Fig. 3. Simultaneous screening of CTCF binding sites with a truncated guide.

a Guide selection strategy based on top Homer generated motif from CTCF ChIP in Jurkat cells. b CTCF targeting schematic of a single 10nt guide directing CRISPRi to many motifs simultaneously (CTCF-bound and unbound). c Target site distribution (black) and CTCF occupancy based on Jurkat ChIP (blue) for each of the 10nt guide sequences. d, e Guide enrichment and depletion in pooled screen for the indicated cell lines. Pooled screens were run in triplicate, while K562 was in duplicate. Data are mean +/− SD. CTCF promoter targeting full length guide knockdown (KD) used as a control. Source data are provided as a Source Data file.

Fig. 4. CRISPRi with a single truncated guide disrupts CTCF binding at multiple loci.
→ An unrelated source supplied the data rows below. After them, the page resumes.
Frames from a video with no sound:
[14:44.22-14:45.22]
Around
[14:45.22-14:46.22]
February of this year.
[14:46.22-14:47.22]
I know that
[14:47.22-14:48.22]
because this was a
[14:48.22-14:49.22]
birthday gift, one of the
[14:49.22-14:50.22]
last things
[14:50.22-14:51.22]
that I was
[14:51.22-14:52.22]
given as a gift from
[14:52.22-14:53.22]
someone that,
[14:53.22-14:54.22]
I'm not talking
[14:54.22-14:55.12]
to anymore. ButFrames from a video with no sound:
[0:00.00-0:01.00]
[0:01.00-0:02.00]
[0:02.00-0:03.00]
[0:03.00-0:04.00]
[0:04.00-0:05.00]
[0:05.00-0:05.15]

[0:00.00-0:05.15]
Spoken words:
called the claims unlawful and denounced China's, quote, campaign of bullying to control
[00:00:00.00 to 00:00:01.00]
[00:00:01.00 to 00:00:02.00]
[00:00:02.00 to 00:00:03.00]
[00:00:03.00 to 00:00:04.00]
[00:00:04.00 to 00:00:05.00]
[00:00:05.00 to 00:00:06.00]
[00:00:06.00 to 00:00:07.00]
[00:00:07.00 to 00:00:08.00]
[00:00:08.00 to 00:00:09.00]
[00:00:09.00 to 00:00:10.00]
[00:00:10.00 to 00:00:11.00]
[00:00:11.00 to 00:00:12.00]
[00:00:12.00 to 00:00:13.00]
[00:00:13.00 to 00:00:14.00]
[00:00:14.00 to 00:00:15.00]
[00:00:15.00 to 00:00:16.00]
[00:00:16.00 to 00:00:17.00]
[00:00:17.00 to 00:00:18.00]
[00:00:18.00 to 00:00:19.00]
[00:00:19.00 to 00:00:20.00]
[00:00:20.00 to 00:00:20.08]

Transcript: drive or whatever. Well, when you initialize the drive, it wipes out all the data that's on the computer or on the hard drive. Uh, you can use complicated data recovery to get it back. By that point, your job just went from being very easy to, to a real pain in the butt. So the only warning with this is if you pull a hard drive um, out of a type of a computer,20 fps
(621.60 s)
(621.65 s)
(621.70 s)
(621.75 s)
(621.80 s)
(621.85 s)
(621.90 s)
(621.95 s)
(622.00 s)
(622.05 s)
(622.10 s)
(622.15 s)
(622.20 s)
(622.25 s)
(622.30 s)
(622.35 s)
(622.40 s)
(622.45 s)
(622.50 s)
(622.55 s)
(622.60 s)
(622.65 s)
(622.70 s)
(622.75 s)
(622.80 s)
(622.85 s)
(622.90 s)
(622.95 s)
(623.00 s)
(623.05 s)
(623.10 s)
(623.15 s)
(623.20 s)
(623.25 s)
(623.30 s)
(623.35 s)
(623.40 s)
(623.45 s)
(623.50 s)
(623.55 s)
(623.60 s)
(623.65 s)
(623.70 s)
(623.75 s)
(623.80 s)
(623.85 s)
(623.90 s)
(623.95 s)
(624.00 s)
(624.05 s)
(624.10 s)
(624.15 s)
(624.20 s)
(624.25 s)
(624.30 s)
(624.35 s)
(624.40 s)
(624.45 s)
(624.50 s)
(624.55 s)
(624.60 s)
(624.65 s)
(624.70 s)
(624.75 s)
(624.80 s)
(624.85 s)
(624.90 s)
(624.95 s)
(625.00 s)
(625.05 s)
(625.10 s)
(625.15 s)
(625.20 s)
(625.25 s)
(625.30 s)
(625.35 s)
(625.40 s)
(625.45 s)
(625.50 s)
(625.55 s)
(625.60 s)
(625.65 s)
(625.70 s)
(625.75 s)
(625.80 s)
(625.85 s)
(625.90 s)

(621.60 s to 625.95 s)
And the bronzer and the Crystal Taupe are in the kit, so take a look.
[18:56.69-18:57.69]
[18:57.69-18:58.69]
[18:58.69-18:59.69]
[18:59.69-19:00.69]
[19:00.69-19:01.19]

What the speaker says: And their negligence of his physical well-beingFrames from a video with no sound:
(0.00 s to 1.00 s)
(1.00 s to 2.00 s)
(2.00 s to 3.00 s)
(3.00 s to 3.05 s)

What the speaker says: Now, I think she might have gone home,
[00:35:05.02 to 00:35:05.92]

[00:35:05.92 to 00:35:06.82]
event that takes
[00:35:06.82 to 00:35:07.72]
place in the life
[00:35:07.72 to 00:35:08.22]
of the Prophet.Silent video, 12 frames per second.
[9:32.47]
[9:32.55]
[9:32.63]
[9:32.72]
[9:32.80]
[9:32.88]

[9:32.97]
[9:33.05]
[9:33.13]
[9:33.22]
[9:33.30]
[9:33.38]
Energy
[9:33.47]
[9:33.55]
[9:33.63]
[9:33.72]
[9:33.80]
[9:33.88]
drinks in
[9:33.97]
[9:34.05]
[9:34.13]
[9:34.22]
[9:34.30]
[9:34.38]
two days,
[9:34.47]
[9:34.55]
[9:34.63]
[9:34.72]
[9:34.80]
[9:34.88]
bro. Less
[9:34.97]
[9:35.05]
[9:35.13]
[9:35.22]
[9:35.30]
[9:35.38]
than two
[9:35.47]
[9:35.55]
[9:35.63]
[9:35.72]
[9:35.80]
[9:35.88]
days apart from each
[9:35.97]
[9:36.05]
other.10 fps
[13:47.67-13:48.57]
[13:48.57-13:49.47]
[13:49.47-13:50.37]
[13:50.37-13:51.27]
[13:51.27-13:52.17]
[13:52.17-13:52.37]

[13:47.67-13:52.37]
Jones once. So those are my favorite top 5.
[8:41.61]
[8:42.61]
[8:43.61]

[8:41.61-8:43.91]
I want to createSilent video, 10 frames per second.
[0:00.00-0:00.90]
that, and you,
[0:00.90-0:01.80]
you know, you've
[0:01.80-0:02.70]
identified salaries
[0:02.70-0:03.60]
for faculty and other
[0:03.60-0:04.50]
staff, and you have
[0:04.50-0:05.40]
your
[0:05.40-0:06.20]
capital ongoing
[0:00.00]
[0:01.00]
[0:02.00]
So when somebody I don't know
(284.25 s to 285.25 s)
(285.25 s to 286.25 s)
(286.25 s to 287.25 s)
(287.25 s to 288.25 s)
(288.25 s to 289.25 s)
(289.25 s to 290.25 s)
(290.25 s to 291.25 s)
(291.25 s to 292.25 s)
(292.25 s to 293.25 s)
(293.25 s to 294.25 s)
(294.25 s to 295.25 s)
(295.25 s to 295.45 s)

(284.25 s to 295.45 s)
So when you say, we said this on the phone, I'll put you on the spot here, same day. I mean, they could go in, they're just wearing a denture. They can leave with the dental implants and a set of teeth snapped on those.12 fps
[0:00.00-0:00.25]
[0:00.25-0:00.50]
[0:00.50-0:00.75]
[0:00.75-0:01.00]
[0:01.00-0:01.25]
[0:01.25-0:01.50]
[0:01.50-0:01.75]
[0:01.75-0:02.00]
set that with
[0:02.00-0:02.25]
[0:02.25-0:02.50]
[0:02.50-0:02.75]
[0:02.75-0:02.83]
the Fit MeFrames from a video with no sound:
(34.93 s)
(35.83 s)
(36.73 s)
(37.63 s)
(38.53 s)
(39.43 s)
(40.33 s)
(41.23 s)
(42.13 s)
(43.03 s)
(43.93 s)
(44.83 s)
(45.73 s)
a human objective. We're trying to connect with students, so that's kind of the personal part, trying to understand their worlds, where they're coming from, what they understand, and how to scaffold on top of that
a CTCF ChIP of the CTCF bound sites (134) targeted by sg4 in Jurkat cells. Significance with t-test ***P = 5.6 × 10⁻¹³. b H3K9me3 ChIP of sg4 targeted perfect match sites (357) with genomic bins plotted (416). Two bins were included in cases where an sg4 site targeted a bin boundary. Significance with t-test ***P = 1.3 × 10⁻³⁸. Data are aggregated from two independent replicates and presented as median values +/− 1 SD (box), with whiskers extending 1.5x below the first quartile and 1.5x above the third quartile in a and b. c Scatter plot CTCF binding at JASPAR motifs (880k) with 357 perfect match sites (black) and partial match sites (gray). d H3K9me3 density plot for Safe Harbor (S.H., light purple) and sg4 (dark purple) treated Jurkat cells. e Track view of a targeted region depicting CTCF and H3K9me3 signal from 2 replicate experiments (rep). Bars on the bottom depict CTCF perfect match (black) and partial match sites (gray). f dCas9 density plot for Safe Harbor (S.H., light purple) and sg4 (dark purple) treated Jurkat cells. g Volcano plot of CTCF bound sites (400k) with significant 10nt match CTCF sites (black), significant partial match sites (79), and not significant sites. Significance was determined at cutoffs (abs [LFC] > 0.5 and -log10 P > 5) using a linear mixed model and two-sided test that adjusts for multiple hypotheses. h Histogram depicting significant CTCF disrupted sites as a fraction of CTCF bound sites with 0 mismatches (black) up to 4 mismatches (blue). Raw values depicted on each bar. i Logogram of significant perfect match sites (top, 79 sites) and significant partial match sites (bottom, 79 sites) from Jurkat sg4 experiments. Source data are provided as a Source Data file.